Due sono le sorprese di questi giorni.

1) Non amo i blog, penso che siano uno spazio inventato per far sfogare le persone, senza che abbiano reale influenza: parla, parla, tanto facciamo noi. Offrono l’idea falsa di poter incidere, l’illusione di poter contare, di poter contribuire a modificare le cose.
_ Non ho cambiato idea neanche dopo la manifestazione del 5 dicembre, che su internet è nata ed ha portato in piazza centinaia di migliaia di persone: se non si costruisce una continuità capace di proposte forti, di gambe ed organizzazione su cui far marciare una alternativa di governo, il rischio è che quel che resta è il colore viola.

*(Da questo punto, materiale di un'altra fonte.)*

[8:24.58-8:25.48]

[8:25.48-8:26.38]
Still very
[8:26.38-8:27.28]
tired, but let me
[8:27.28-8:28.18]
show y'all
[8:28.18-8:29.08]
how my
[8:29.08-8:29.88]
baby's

Eppure (complessità e contraddittorietà delle persone!) talvolta, quando sono particolarmente arrabbiata o stimolata, mi capita di scrivere all’Unità, a commento di editoriali o di fatti del giorno.
_ Scrivo con uno pseudonimo che uso solo lì.

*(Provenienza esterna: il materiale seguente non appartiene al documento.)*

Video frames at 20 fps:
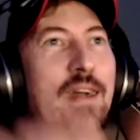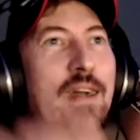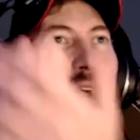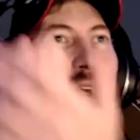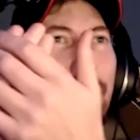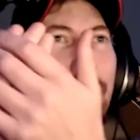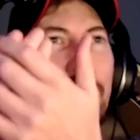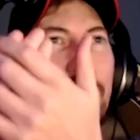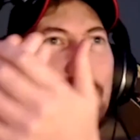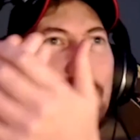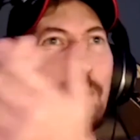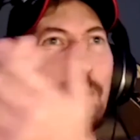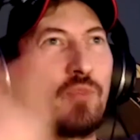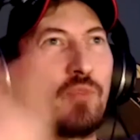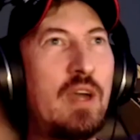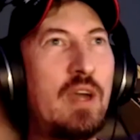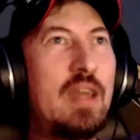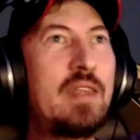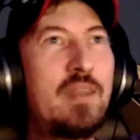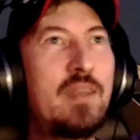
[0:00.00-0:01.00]
to some
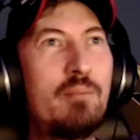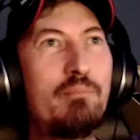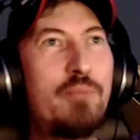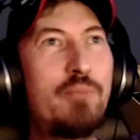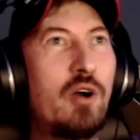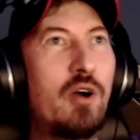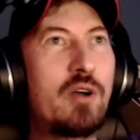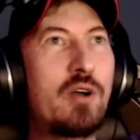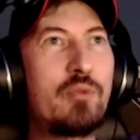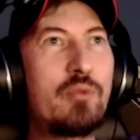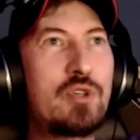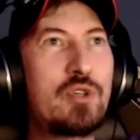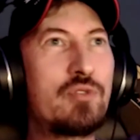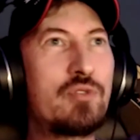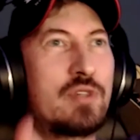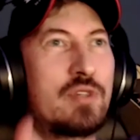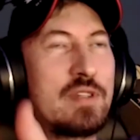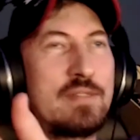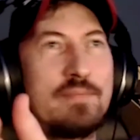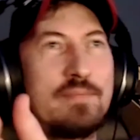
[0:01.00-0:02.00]
random book which
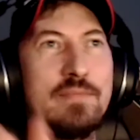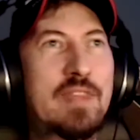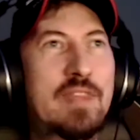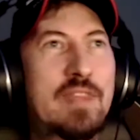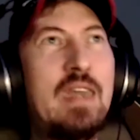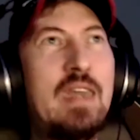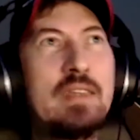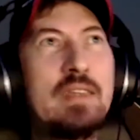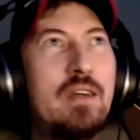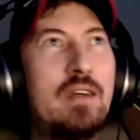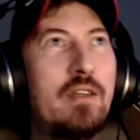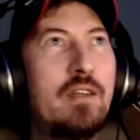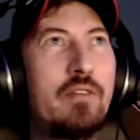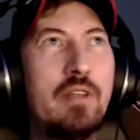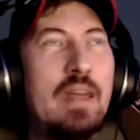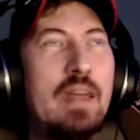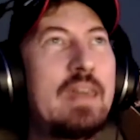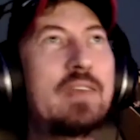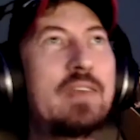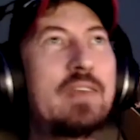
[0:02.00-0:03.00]
was taken out.
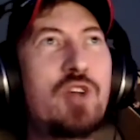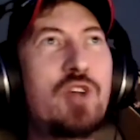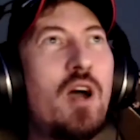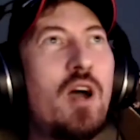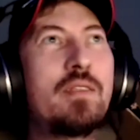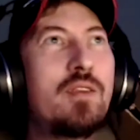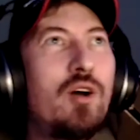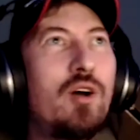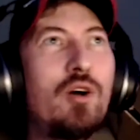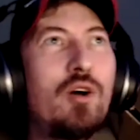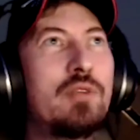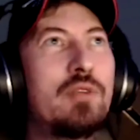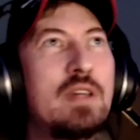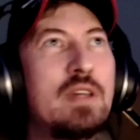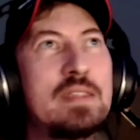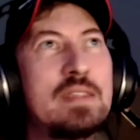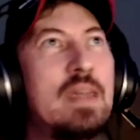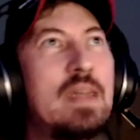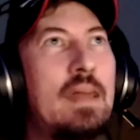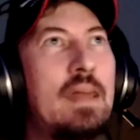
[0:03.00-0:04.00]
Like, John Doe
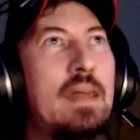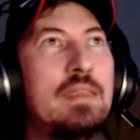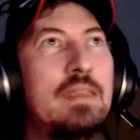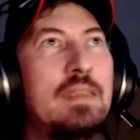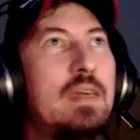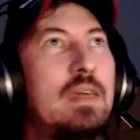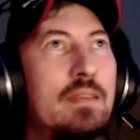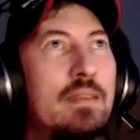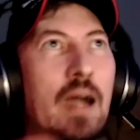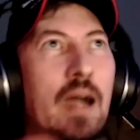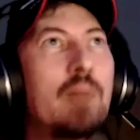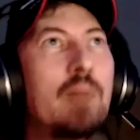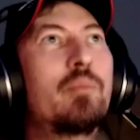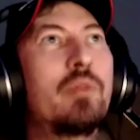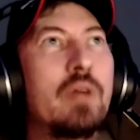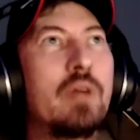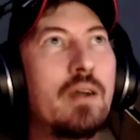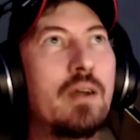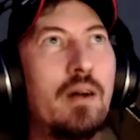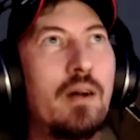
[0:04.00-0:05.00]
does not need
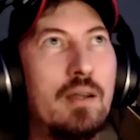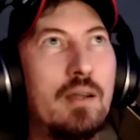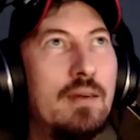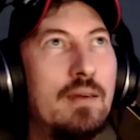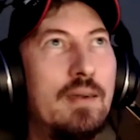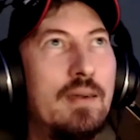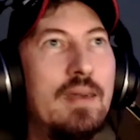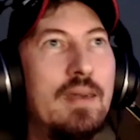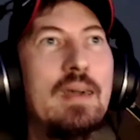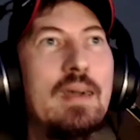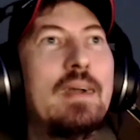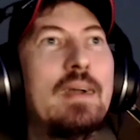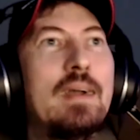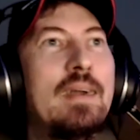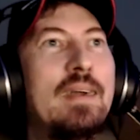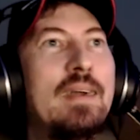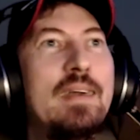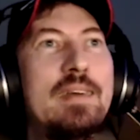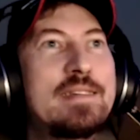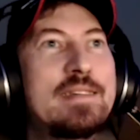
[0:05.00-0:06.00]
library card.
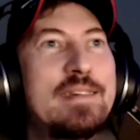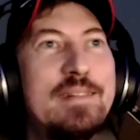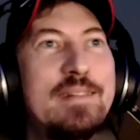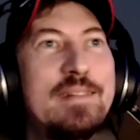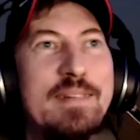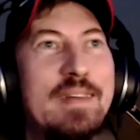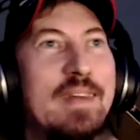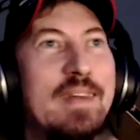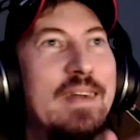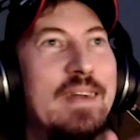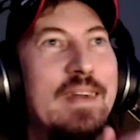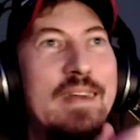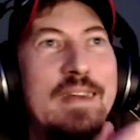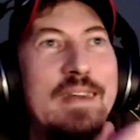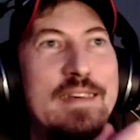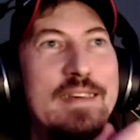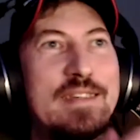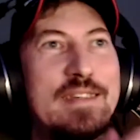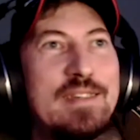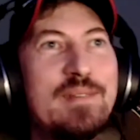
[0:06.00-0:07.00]
He
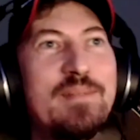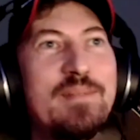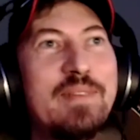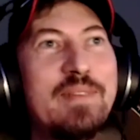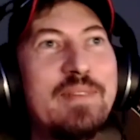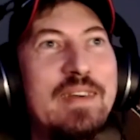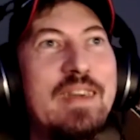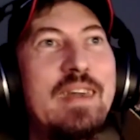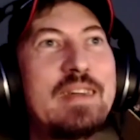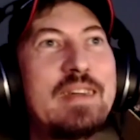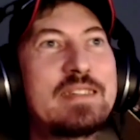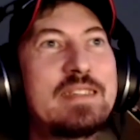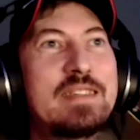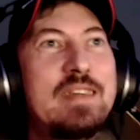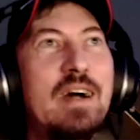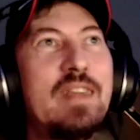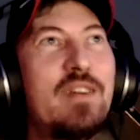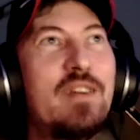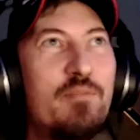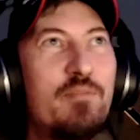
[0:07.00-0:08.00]
has
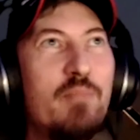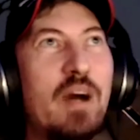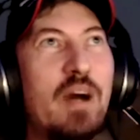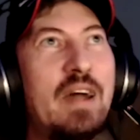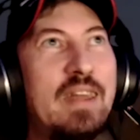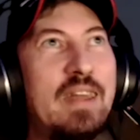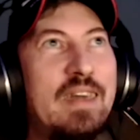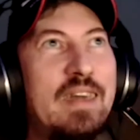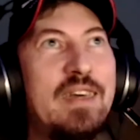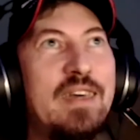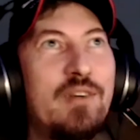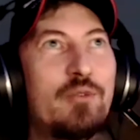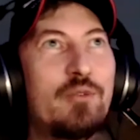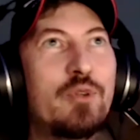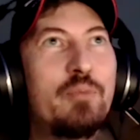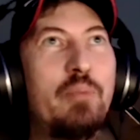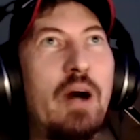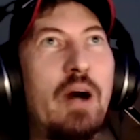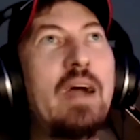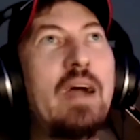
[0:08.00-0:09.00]
ton of money. He
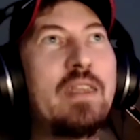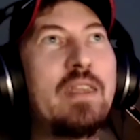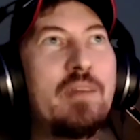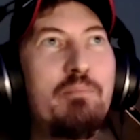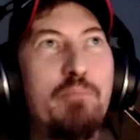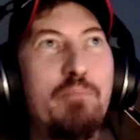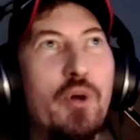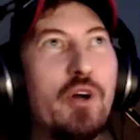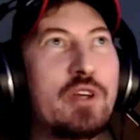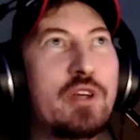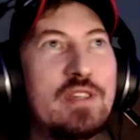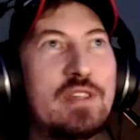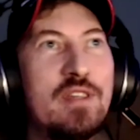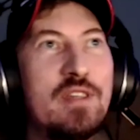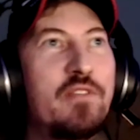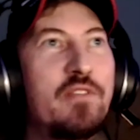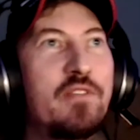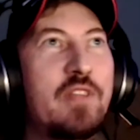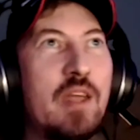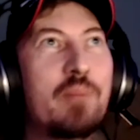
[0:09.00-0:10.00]
would buy the books in
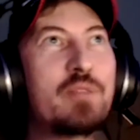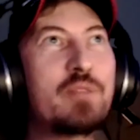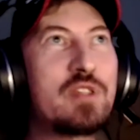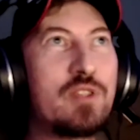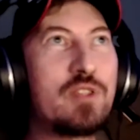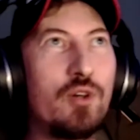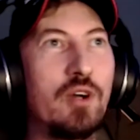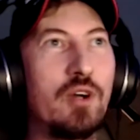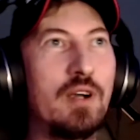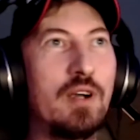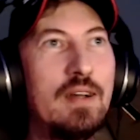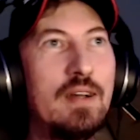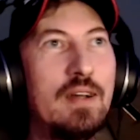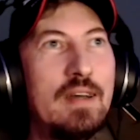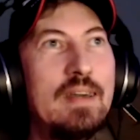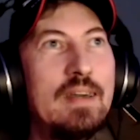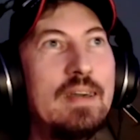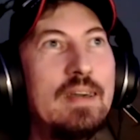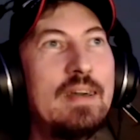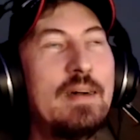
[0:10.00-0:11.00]
the thrift store.
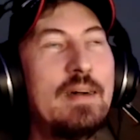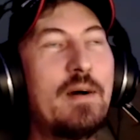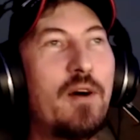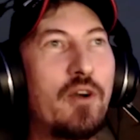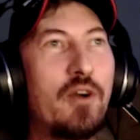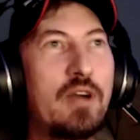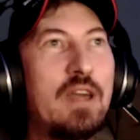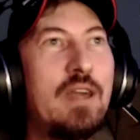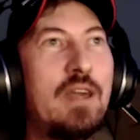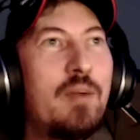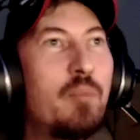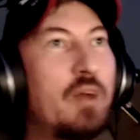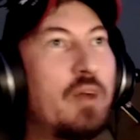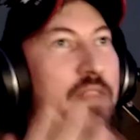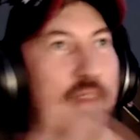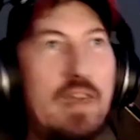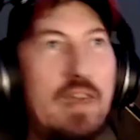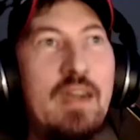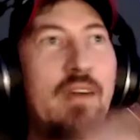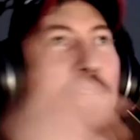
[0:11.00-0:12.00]
Okay, but
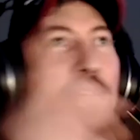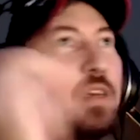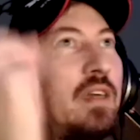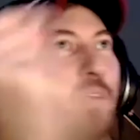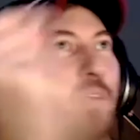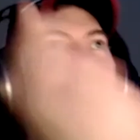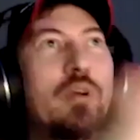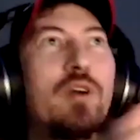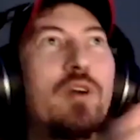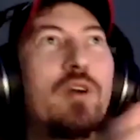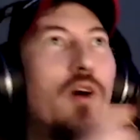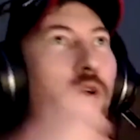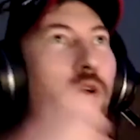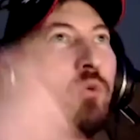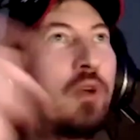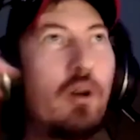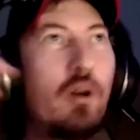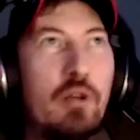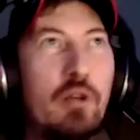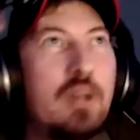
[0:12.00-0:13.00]
now here we go.
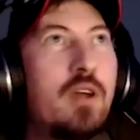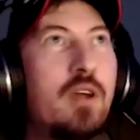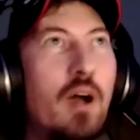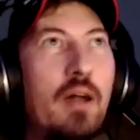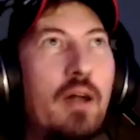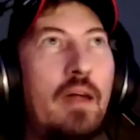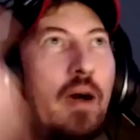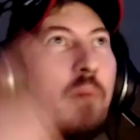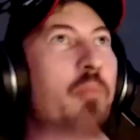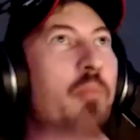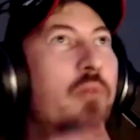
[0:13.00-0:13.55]
We already caught up. We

Per puro caso vengo a scoprire che un mio commento che era stato pubblicato su quel giornale, compare anche (stesso scritto stesso nome) come commento all’editoriale di un altro blog di giornalista televisiva: senza citazione della fonte, come se l’avessi inviato a lei. Cosa che, ovviamente, non avevo fatto.

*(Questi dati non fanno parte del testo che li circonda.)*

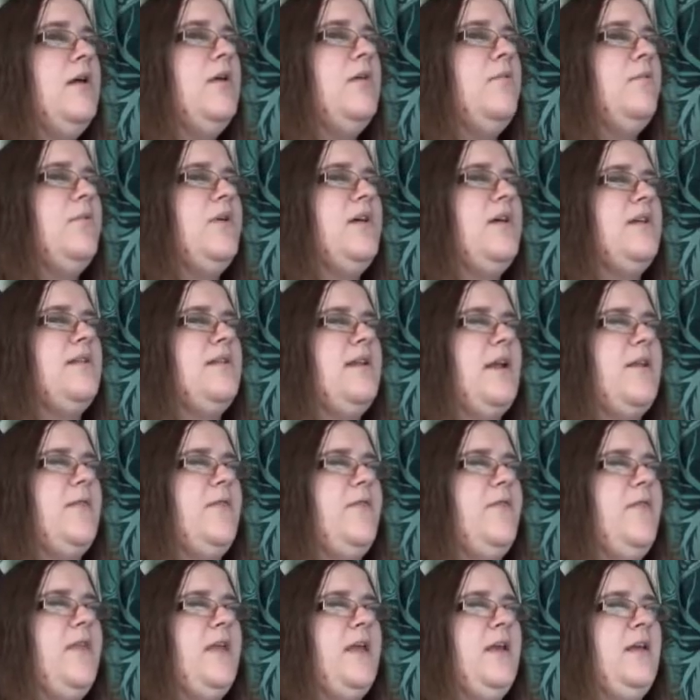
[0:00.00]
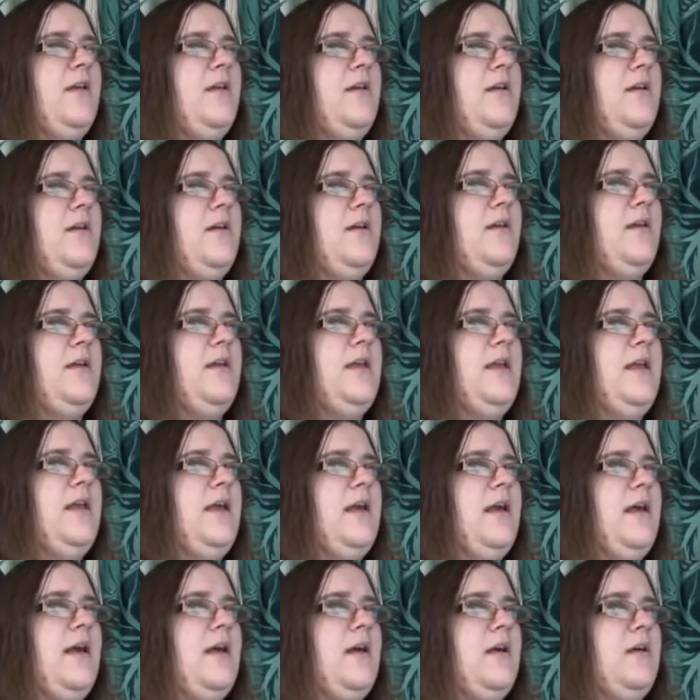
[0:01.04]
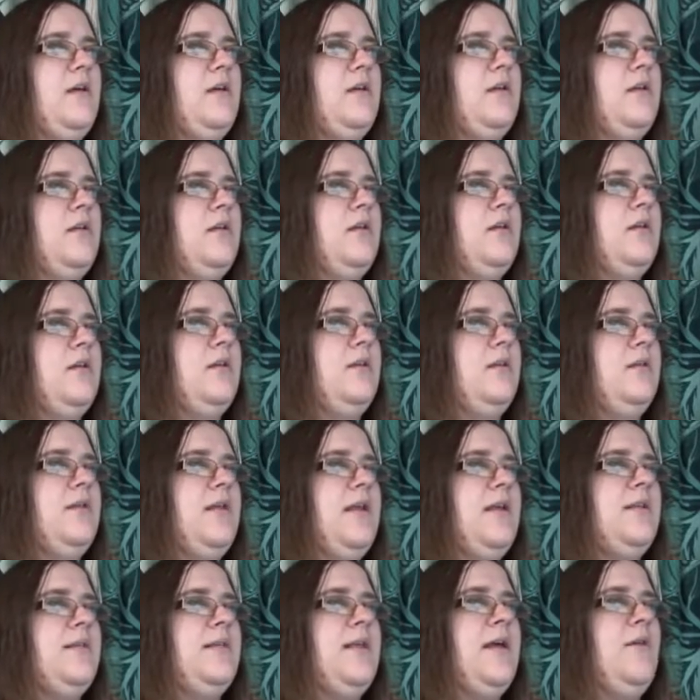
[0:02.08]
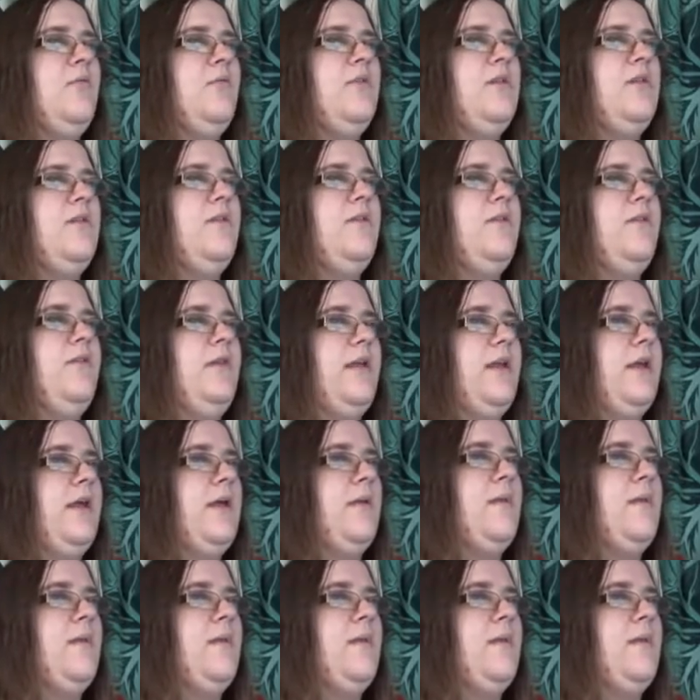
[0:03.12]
because I think, yeah, that was a thing. And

Dunque: alcuni blog sono palesemente falsi, risultato del saccheggio di blog altrui.
_ Copia- incolla.
_ Come fanno molti studenti.

Saccheggio di parole in libertà, scempio di parole a disposizione, avulse da qualsiasi contesto e qualunque senso: fuori dallo spazio e del tempo. Distorsione di intenzioni di chi le ha scritte, lettura deformata, lontana da altri significati.

Siamo moderne: molti decenni fa erano state fatte operazioni letterarie con questo metodo. Ma quelle erano composizioni, ri-composizioni di parole d’altri in altro modo: nuove prospettive, nuova vita, nuovo senso.
_ Qui è l’indifferenza che predomina: un’indifferenza tanto violenta quanto disordinata. Tutto va bene per tutto. Tutto ed il contrario di tutto. Un disordine che non sembra preludere alla ricomposizione creativa del caos, ma all’assenza di qualunque direzione. Scompaginazione di criteri consolidati (il che non fa male) solo per scompigliare la facoltà di giudizio.

2) Aula universitaria popolata da studentesse e studenti partecipi ed intelligenti: nessuna/o conosce il mito di Edipo. Paralisi mia. Commento di qualcuno a cui l’ho raccontato: e perché degli studenti ventenni, che magari non hanno fatto il classico, oggi dovrebbero conoscere il mito di Edipo?